= Voices (magazine) =

English literary magazine

Voices was a monthly literary magazine published in England from 1919 to 1921. Under the editorship of Thomas Moult, Voices tried to create a new readership for poetry among the young generation awaiting demobilization or returning from the war".

The first edition of Voices appeared in January 1919, costing one shilling. Following the February 1921 issue, the magazine only managed to publish a Summer and Autumn issue before folding.

Some regular contributors, like Neville Cardus, came from Manchester, where Moult had been educated. Jewish contributors included Louis Golding, Maurice Samuel, and the Zionist poet Israel Zangwill; Stephen Winsten, the arts editor, was one of the so-called Whitechapel Boys group, and attracted contributions from David Bomberg, Jacob Kramer, Lucien Pissarro, and Jacob Epstein.

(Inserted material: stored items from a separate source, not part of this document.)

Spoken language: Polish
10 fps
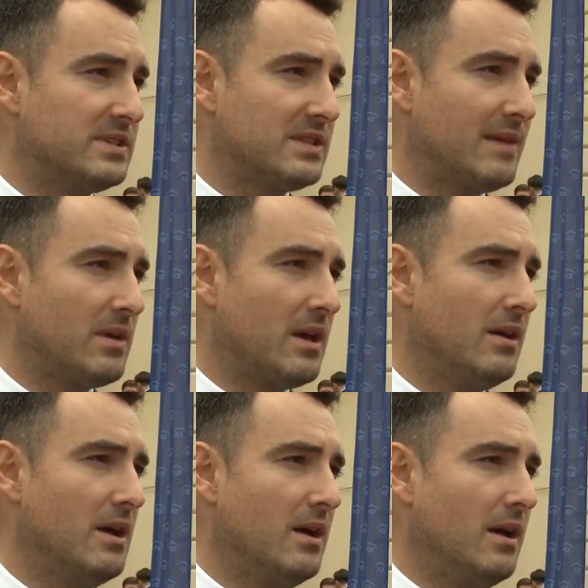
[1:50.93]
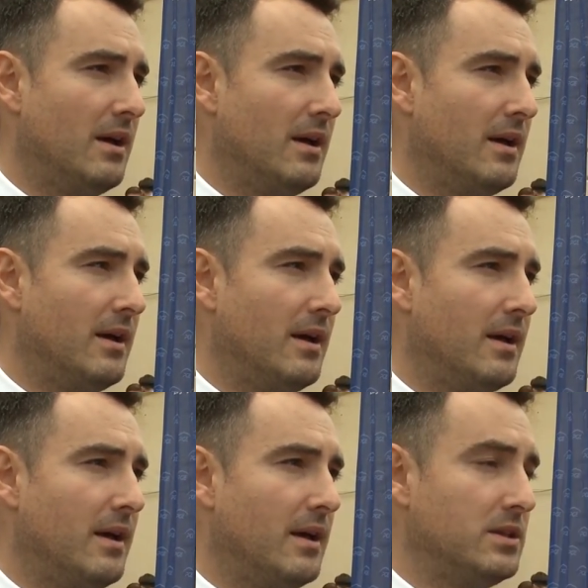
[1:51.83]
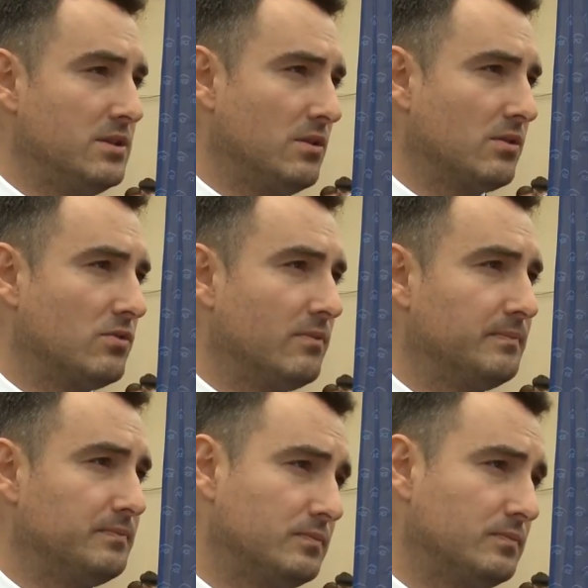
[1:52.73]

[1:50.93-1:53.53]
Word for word: systemie e, ich nie dotkną.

The magazine reviewed war literature and published war poetry by soldier-poets such as Frederick Victor Branford and Edmund Blunden. Open to both Georgian and Modernist poetry, the magazine published artwork by avant-garde artists including Henri Gaudier-Brzeska, Wyndham Lewis, David Bomberg, Jacob Kramer, Edward Wadsworth, Lucien Pissarro, Paul Nash, Eric Gill, Edmund X. Kapp, Anne Estelle Rice, John Duncan Fergusson, and Robert Gibbings. However, several Voices critics used the war experience as an argument against modernist abstraction as "beauty for beauty's sake."